Jeffrey mengangkat piringnya ketika Omanya memberikan lauk rica-rica ayam di piringnya. "Tapi, Jeff." Jeffrey memandang Omanya kembali, "Oma juga penasaran wajah bos kamu itu kayak gimana? Seenggaknya kasih gambaran gitu. Atau kamu ada foto dia?"
Jeffrey mengerutkan dahinya lalu tertawa dengan gelengan kepala. "Ya kali, Jeff selfie bareng atasan sendiri." Jeffrey sekali lagi tertawa membayangkan dirinya mengambil gambar bersama dengan Athena. Yang bener aja. Orangnya kaku gitu.
"Terus mukanya dia kayak gimana? Rambutnya? Badannya?" Oma duduk di seberang Jeffrey dengan salah satu tangan yang menopang wajah tuanya. Ekspresi penasaran dari wajah sang Oma membuat Jeffrey mau tidak mau meletakkan sendok makannya dan berpikir sebentar.
"Bentuk muka dia oval, ada belahan gitu di dagunya." Jeffrey memandang ke atas berpikir lebih keras, "Pandangan mata dia tajam, badannyaㅡkelihatan kurus, tinggi juga. Kira-kira setinggi ini kalau berdiri sama Jeff." Jeffrey menggambarkan tinggi Athena dengan menunjuk telinganya. "Soal rambutㅡkayaknya lurus. Jeff nggak yakin juga Oma. Ibu Athena nggak pernah gerai rambutnya, selalu dia gulung ke belakang."
"Dia cantik?"
Jeffrey menatap Omanya sebentar lalu berdehem mengambil sendoknya, "Cantik." Banget malah.
"Cantikan mana sama Oma?"
"Cantikan Mama lah, Oma nomor dua setelah Mama." Jeffrey tertawa ketika Omanya menatapnya kesal.

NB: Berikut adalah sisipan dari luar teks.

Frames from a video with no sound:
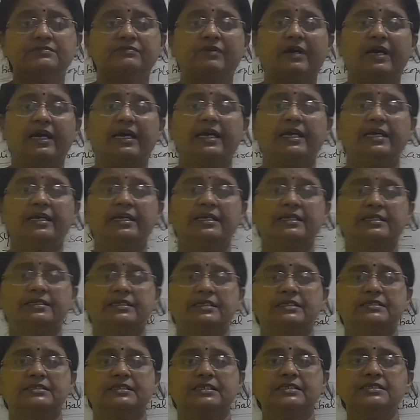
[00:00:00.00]
why
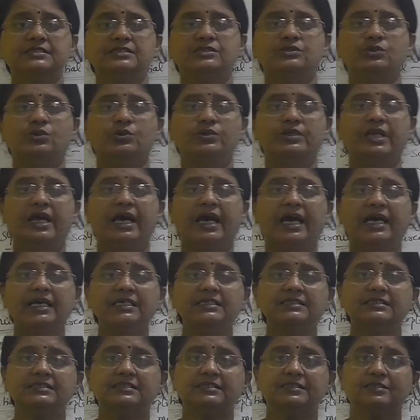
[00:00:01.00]
this is known
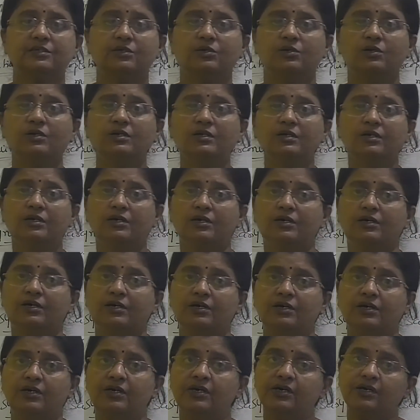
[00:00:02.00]
as your
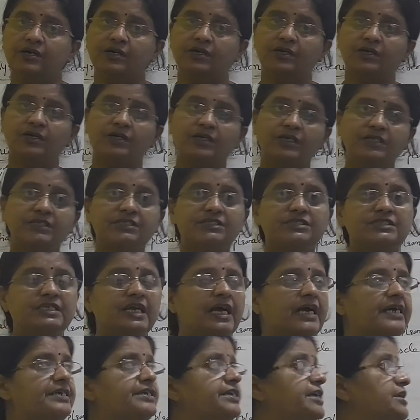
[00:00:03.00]

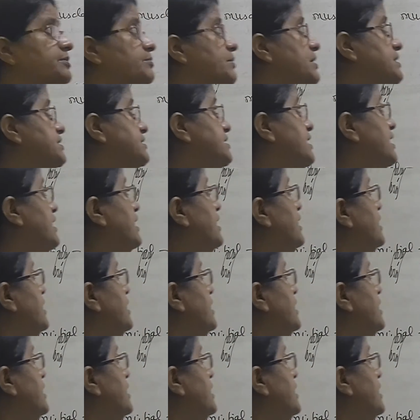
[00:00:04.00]
striated muscle.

"Nggak apa-apa. Yang penting Jeff sayangnya cuma sama Oma sama Mama juga," kata Oma lagi sambil menggeser gelas berisi air kepada cucuknya.
"Kalau Jeff sayang sama yang lain gimana, Oma?"
"Ya nggak usah ke sini lagi kamu. Biar Oma coret nama kamu dari kartu keluarga."
Sekali lagi Jeffrey tertawa kali ini hingga menutup mulutnya mencoba untuk tidak mengeluarkan nasi di dalam sana.
"Oma ngambek ceritanya?" Oma tidak menjawab dan melipat kedua tangannya ke depan.
"Dih, ngambek. Udah tua juga."
"Heh, mulut kamu, ya!"
"Loh? Itu fakta, kan?"
"Jeffrey."
"Iya Oma iya. Becanda ih." Jeffrey menunjukkan peace di jarinya lalu melanjutkan makannya.
"Tapi Oma bener, kok." Sambung Jeffrey lagi setelah menelan makananya.
"Bener apa?"
"Jeff sayangnya cuma sama kalian berdua. Yang lain lewat."
Oma berdecih dengan senyuman di wajahnya, "Halah, ini tambah nasinya."